Thriller d'Iegor Gran

ThrillerThriller d’Iegor Gran Chez P.O.L

Iegor Gran est un écrivain français d’origine russe remarqué en 2003 avec la publication d’ONG!, Grand Prix de l’Humour Noir qui traitait déjà avec dérision des luttes intestines du monde humanitaire.

Norman, le personnage principal de Thriller – son dernier roman – est un professeur d’économie de Berkeley à la recherche de la « grande équation sociale », formule à la puissance infinie, synthèse de théories antagonistes et surtout, capable de déterminer les composantes du bonheur humain. Equation encore toute hypothétique toutefois, et qui viendra peut être consacrer enfin une carrière universitaire dont les promesses de réussite se font attendre, aux yeux de sa femme et de son entourage. Jusqu’au jour où, au cours d’un dîner mondain assez quelconque de la bonne société californienne, Norman est accusé d’un vol de portefeuille. Acte gratuit, infondé et inexplicable pour ce donneur de leçons qui juge déjà boiteuse la position morale par laquelle on se ressert en saumon sans finir la laitue. Simple fait divers ou « soupape cachée de la civilisation »?

Iegor Gran n’avait besoin que d’un prétexte pour railler tout à la fois la moraline de l’époque et la laideur de ses âmes ordinaires. Dans une série de portraits à la première personne, l’auteur moque ainsi les petits narcisses d’une petite société qui s’effondre sur sa propre vacuité en se regardant le nombril. Le doyen Lorch qui calcule à l’excès ses stratégies de séduction extra-conjugales, Lafayette la fouine dédaigneuse toujours prête à remuer la merde des autres ou Syd l’ado informaticien qui a bien compris comment capitaliser sur les vices de tout ce beau monde.  Les personnages sont assez lisses, et il n’y a pas à creuser beaucoup la psychologie pour faire le tour de ces insectes là. Mais c’est que l’auteur joue l’entomologiste au second degré, avec une certaine réussite. La lecture est agréable et le style – outre un certain sens de la formule- est léger, parfois un peu trop d’ailleurs dès lors que les personnages singent les essayistes de comptoir. C’est un peu le point noir s’il fallait en trouver un, que ces réflexions inachevées et auxquelles on croit peu, sur l’avenir de l’économie sociale, la notion d’offre d’ennui ou la consommation de porno en ligne. Au final, on s’amuse quand même beaucoup de ce thriller psychologique et humoristique où les personnages luttent avant tout avec leurs propres images d’eux-mêmes.

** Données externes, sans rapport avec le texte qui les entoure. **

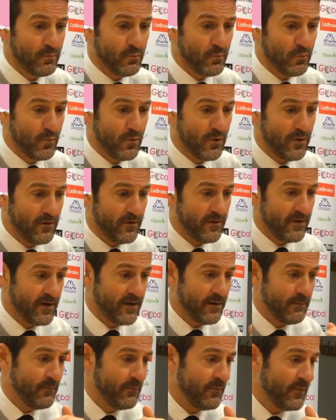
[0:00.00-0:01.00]
Well,
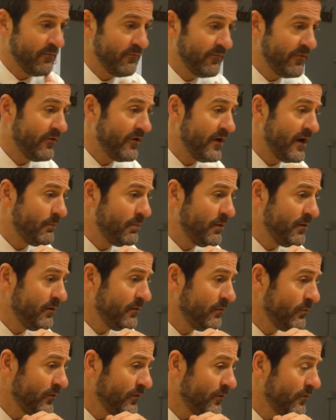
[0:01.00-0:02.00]
I'm very happy
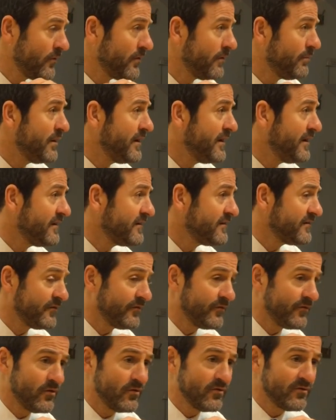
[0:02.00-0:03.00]
with all the players.
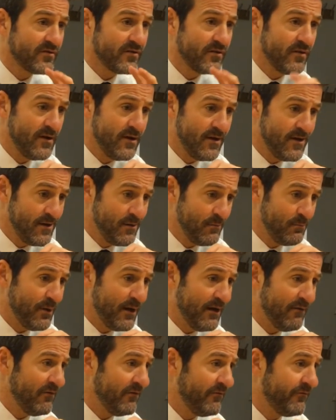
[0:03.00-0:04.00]
Of course,
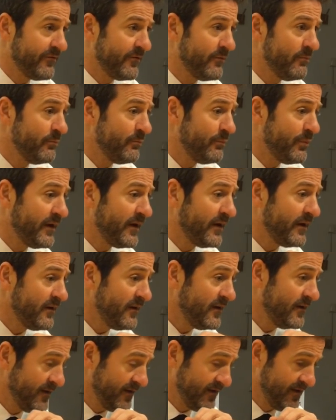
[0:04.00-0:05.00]
Pavel, from being,
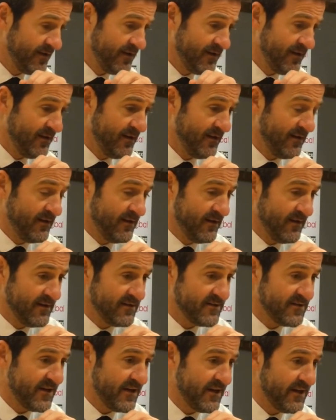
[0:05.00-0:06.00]

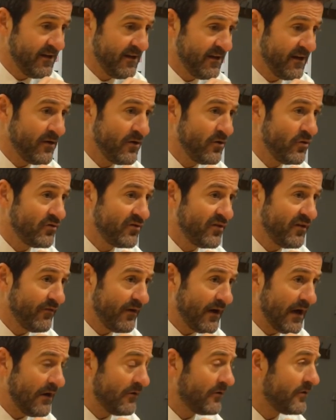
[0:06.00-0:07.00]
let's say, inclusive
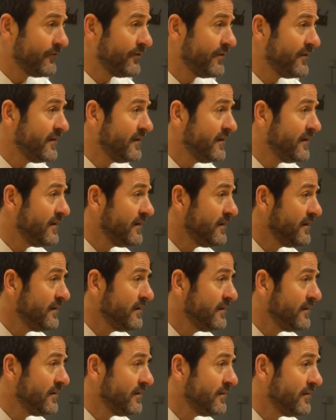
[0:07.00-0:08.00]
out of the
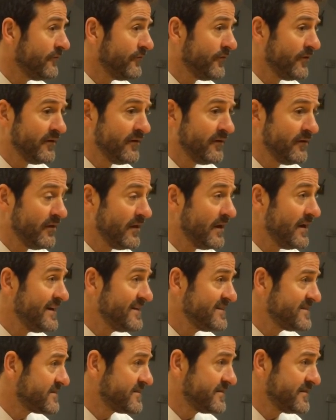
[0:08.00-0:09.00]

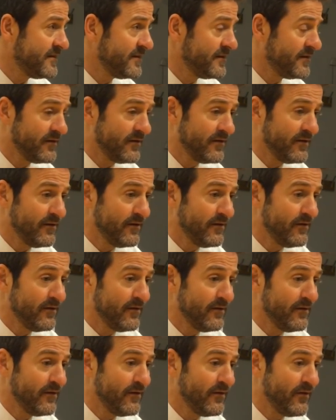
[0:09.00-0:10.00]
list
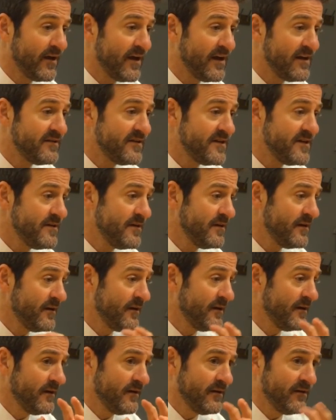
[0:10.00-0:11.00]
in the 18,
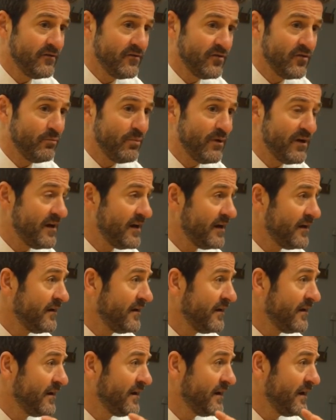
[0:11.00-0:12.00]
to be
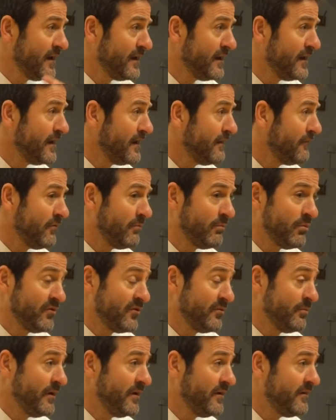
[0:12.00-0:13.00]
in and have the
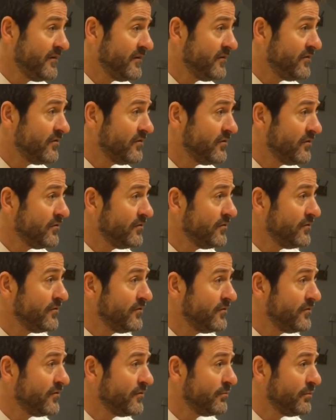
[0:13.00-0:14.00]
possibility to
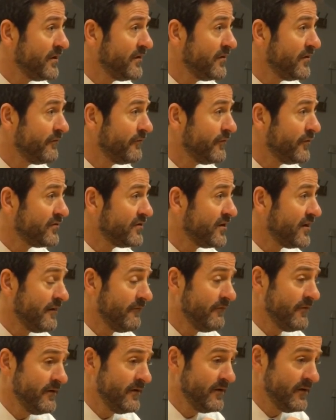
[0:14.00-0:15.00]
be in the first
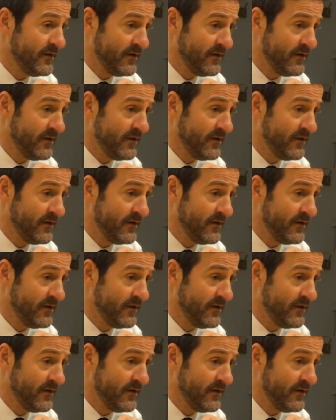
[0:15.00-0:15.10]
11.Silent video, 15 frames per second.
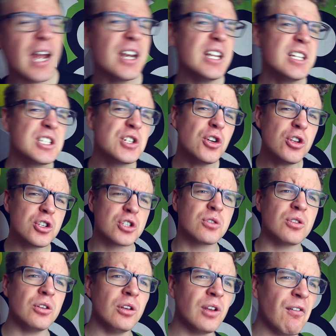And it's not
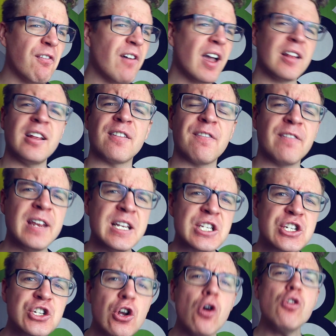the fact that Finns
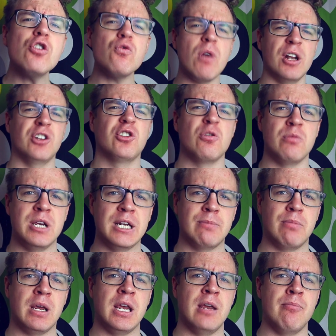don't want to meet
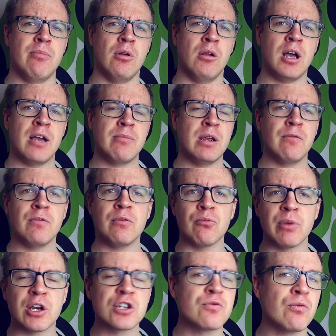people. I mean,
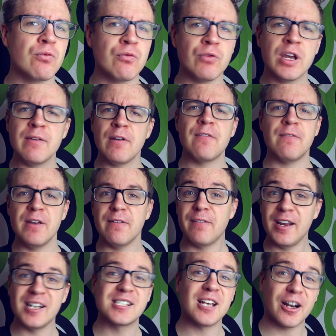because even we
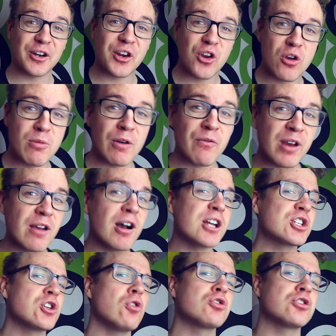Finns are human, we are
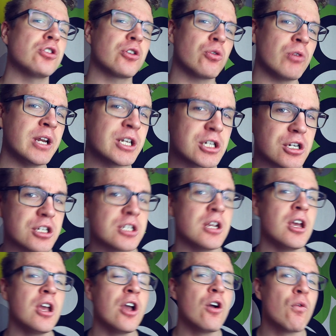social creatures.
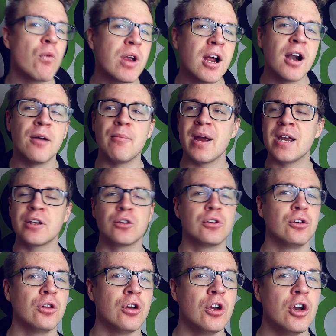We are made
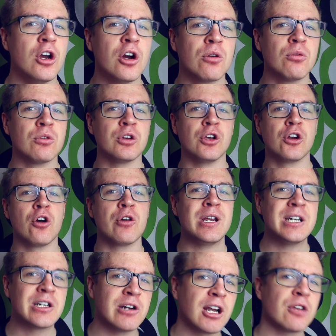to, you know,
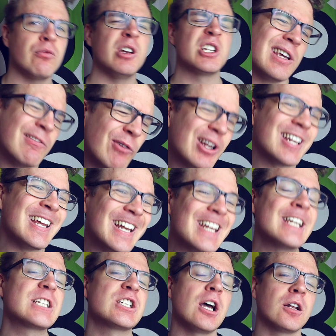interact with
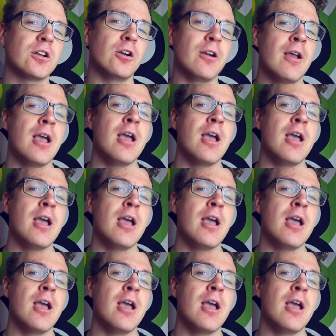each other.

Chronique rédigée par Pierre Fremaux de Babelio

Quatrième de couverture

Les faits divers sont les soupapes cachées de la civilisation. Voici qu’un certain Norman, professeur d’économie à l’Université de Berkeley, dérobe le portefeuille d’un clochard. Coup de folie ? Envie de jouer au surhomme ?… Ses proches sont perplexes. Et Norman, qui a toujours étalé sa probité de gauche, patauge maintenant dans un fâcheux bourbier moral. L’incident aurait été un simple dérapage vite oublié – qui se soucie d’un clochard ? –, si au même moment, s’emparant de l’affaire, un journaliste à la déontologie moribonde n’avait bidonné un article pour l’Oakland Daily. Le crime se recycle et prend de l’ampleur. Une blonde est étranglée dans un terrain vague. Un vent mauvais se lève à Berkeley, soufflant sur les ruines de la famille, des rapports amoureux et des théories économiques à la mode.

Ainsi, comme à l’accoutumée dans les livres de Iegor Gran, nous assistons à un très réjouissant jeu de massacre qui n’épargne ni les personnages du roman ni leurs référents dans la réalité contemporaine. Si on ajoute à cela une histoire remarquablement ficelée, le lecteur est happé par une mécanique implacable qui n’a rien à envier à celles qui gouvernent les chef-d’œuvre du genre. À ceci près, tout de même, qu’ici, en plus, on rit beaucoup. On rit devant la drôlerie des situations, l’habileté narrative et dramatique de l’auteur, mais on rit aussi à cause de son incroyable talent de manipulateurs de mots. Iegor Gran, comme personne, sait rendre notre langue métaphorique. C’est du grand art, c’est d’une poésie inattendue, burlesque et d’une rare créativité, d’autant plus surprenant qu’elle n’arrête en rien le fonctionnement de l’intrigue mais au contraire le nourrit.